Relationship of Apparent Soil Electrical Conductivity to Claypan Soil Properties

Understanding relationships between sensor‐based measurements and soil properties related to soil quality may help in developing site‐specific management. The primary objective of this research was to examine whether sensor‐based apparent soil electrical conductivity (EC a ) could be used to predict soil properties for claypan soil.
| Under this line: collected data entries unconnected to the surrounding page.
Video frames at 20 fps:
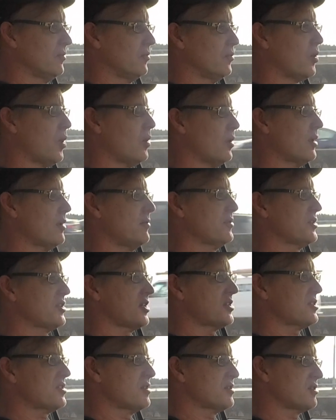rolling
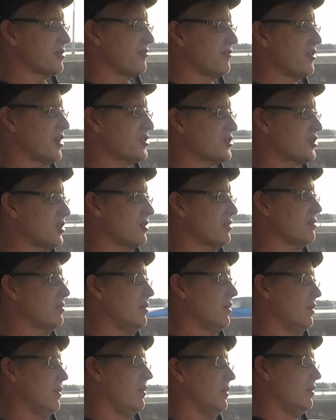resistance or friction,
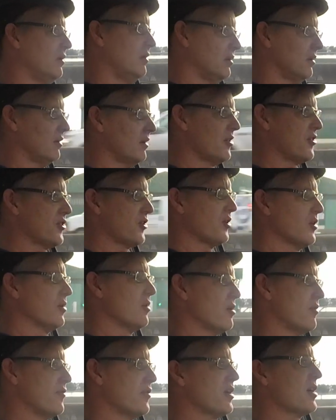a
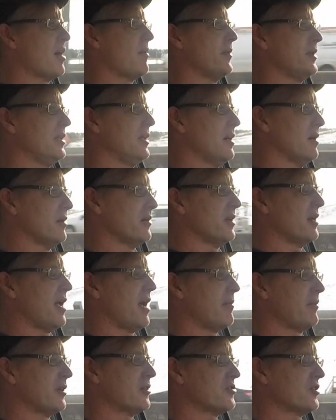third overcoming the
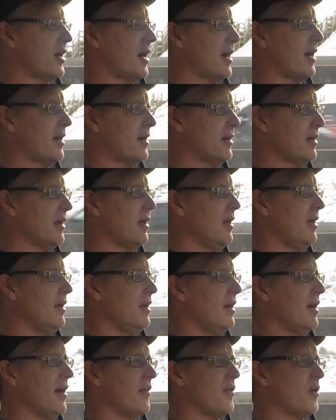aerodynamic drag,
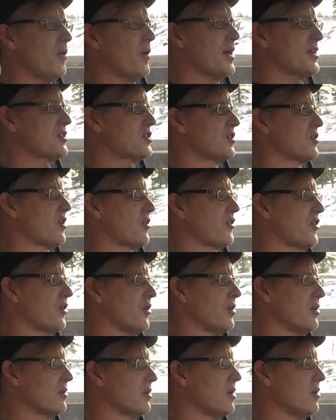and the rest of the
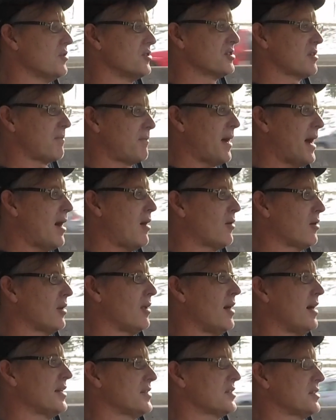third goes to power
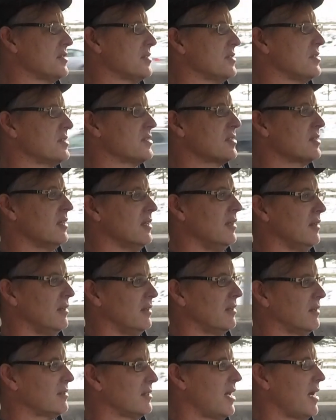losses,
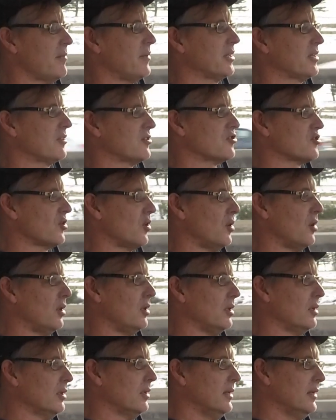climate
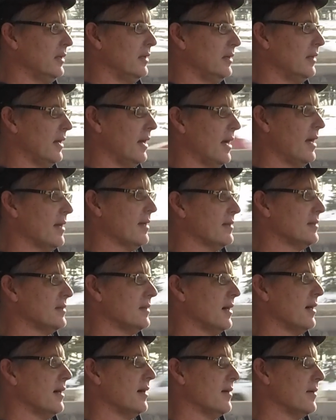control,
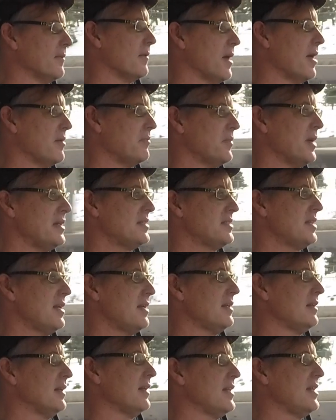and
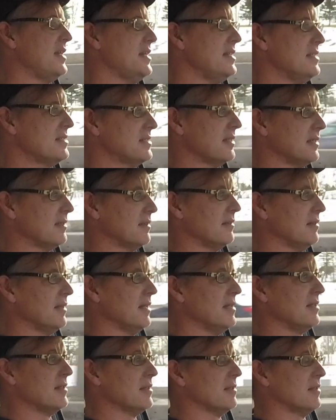maintaining the heat
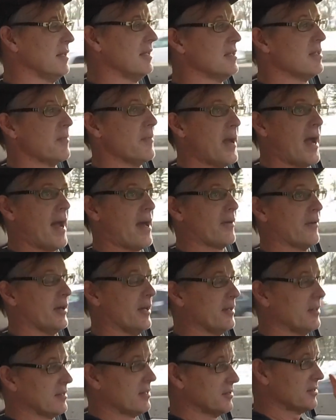in the battery,
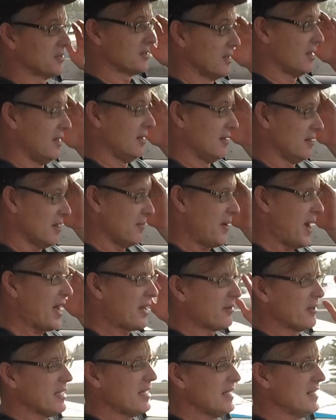because the
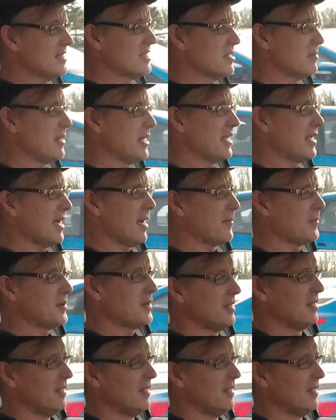battery needs to be kept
Soil samples were obtained at three depths intervals (0‐ to 7.5‐, 7.5‐ to 15‐, and 15‐ to 30‐cm depths) at 65 locations within a 4‐ha area of an agricultural field located in north central Missouri in 2002. Samples were analyzed for numerous physical, chemical, and microbiological properties that serve as soil quality indicators. The EC a measurements were also collected at the coring locations with an electromagnetic induction‐based sensor. A combine equipped with a commercial yield‐sensing, GPS based recording system was used to map corn ( Zea mays L.) and soybean [ Glycine max (L.) Merr.] yields from 1993 to 2002. At the deepest sampling depth, soil bulk density (D b ), clay, silt, cation exchange capacity (CEC), and Bray‐1 P were the most significantly correlated ( r > 0.55) with EC a Soil properties were regressed against EC a , and R 2 values were often improved using a quadratic term of EC a , especially at the 0‐ to 7.5‐cm depth. Selected regression models were validated with an independent soil sample data set ( n = 20). Soil properties were similar between measured and predicted. Some soil properties (e.g., clay and CEC) and EC a that were positively correlated to yield in years with average or greater than average cumulative July to August precipitation (>15 cm) were negatively correlated to yield for years with less than average precipitation (<15 cm). Our results suggest that sensor‐based EC a can be a quick and economical way of estimating some claypan soil quality measurements.